The researchers are now turning their expertise on COVID-19. They teamed up with perfumers from the nearby fragrance-producing town of Grasse. Perfumer Aude Galouye worked on the fragrant waxes that were wafted under
Cesa's nose to measure the extent of his olfactory impairment, with a gamut of scents at varying degrees of concentration.

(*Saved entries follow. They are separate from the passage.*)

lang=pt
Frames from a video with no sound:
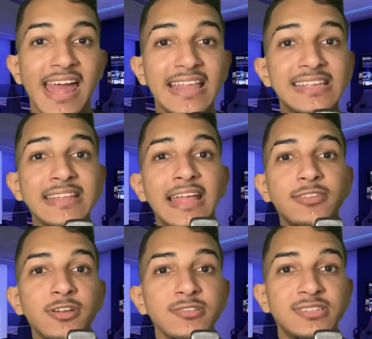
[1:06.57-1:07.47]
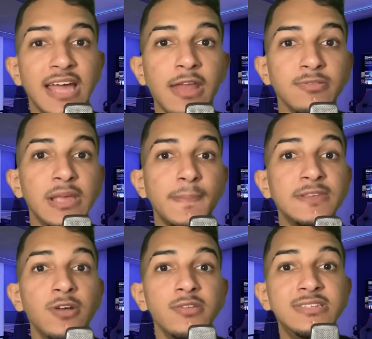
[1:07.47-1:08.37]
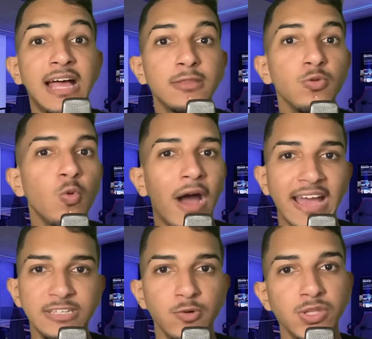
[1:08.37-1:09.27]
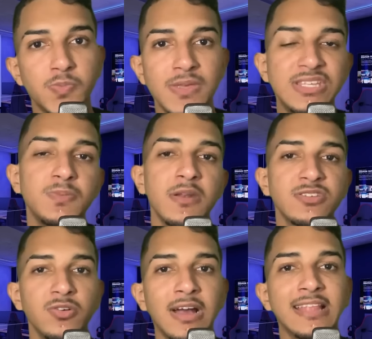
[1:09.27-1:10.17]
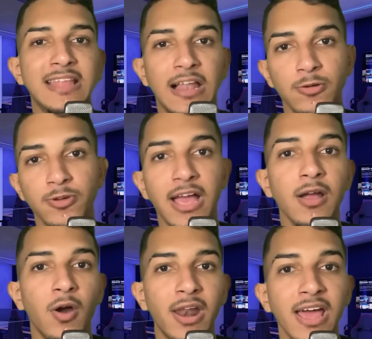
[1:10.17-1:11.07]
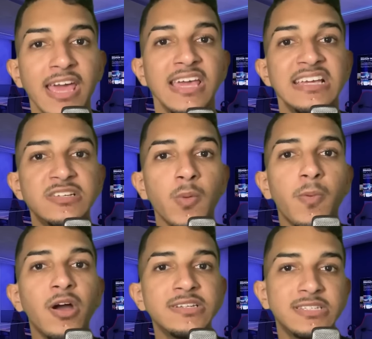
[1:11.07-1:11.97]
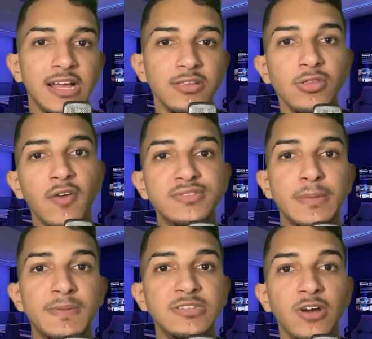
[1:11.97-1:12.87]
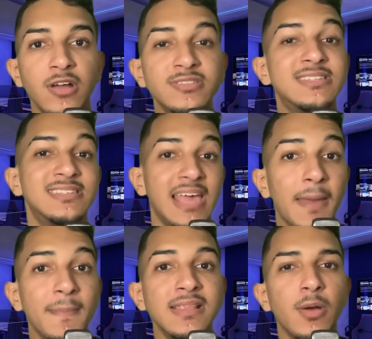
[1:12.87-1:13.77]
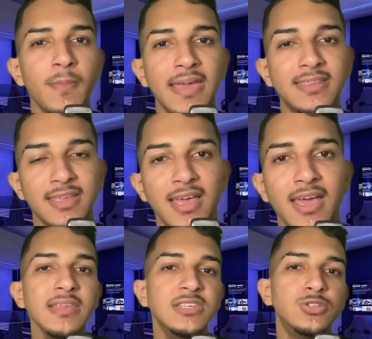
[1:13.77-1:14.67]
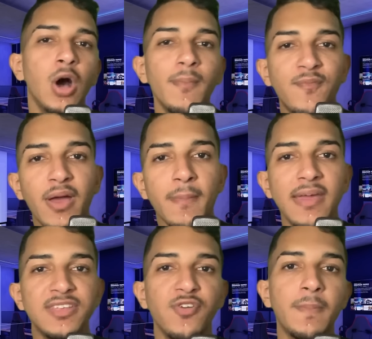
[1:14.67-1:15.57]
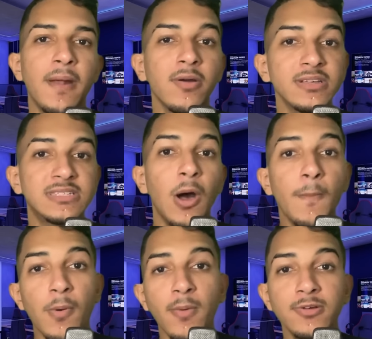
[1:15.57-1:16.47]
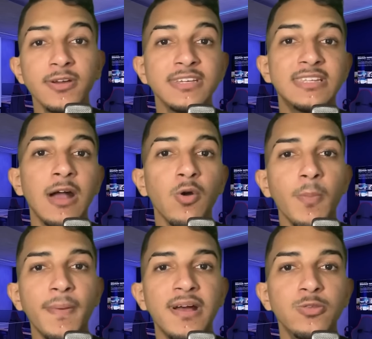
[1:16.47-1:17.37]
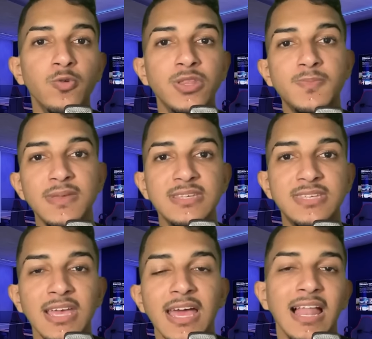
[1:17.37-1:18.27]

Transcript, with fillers: eles até trouxeram os episódios atuais de One Piece para o seu catálogo e agora estão postando novos episódios semanalmente. Mas isso obviamente foi para alcançar o público que está acompanhando One Piece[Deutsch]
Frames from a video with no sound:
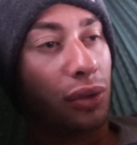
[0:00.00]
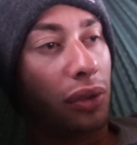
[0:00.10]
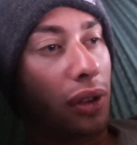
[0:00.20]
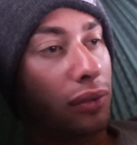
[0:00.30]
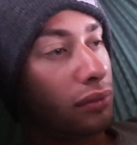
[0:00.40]

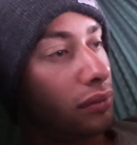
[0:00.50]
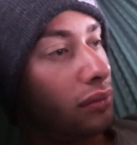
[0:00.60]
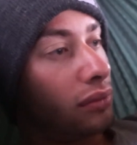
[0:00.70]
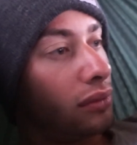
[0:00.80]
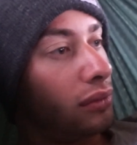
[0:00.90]
nur
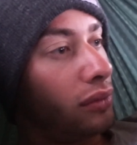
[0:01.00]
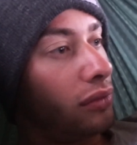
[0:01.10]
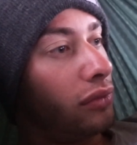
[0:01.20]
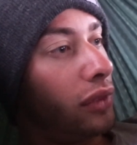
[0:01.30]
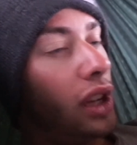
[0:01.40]

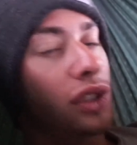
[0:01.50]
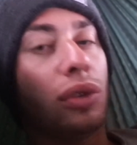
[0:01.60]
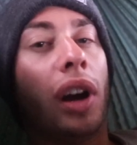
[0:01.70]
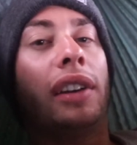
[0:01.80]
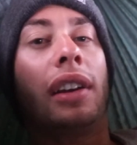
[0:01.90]
war halt
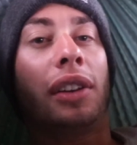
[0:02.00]
nur einer,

"The sense of smell is a sense that is fundamentally forgotten," Galouye said. "We don't realize the effect it has on our lives except, obviously, when we no longer have it."
The battery of examinations on Cesa and other patients also include language and attention tests. The Nice researchers are exploring whether patients' olfactory complaints are linked to COVID-related cognitive difficulties, including problems with concentrating on tasks. Cesa, for example, raised a red flag in his test by picking the word "ship" rather than "kayak" when asked which most readily associates with the word "eskimo."
"That is completely unexpected," said Magali Payne, a speech therapist on the team. "This young man shouldn't be experiencing linguistic problems."
"We have to keep digging," she said. "We are finding things out as we see patients."
Cesa longs to have his senses restored, to celebrate their return with the taste of pasta in carbonara sauce, his favorite dish, and a run through the fragrant wonders of the great outdoors.
"One might think that it is not important to be able to smell nature, trees, forests," he said. "But when you lose the sense of smell you realize how truly lucky we are to be able to smell these things."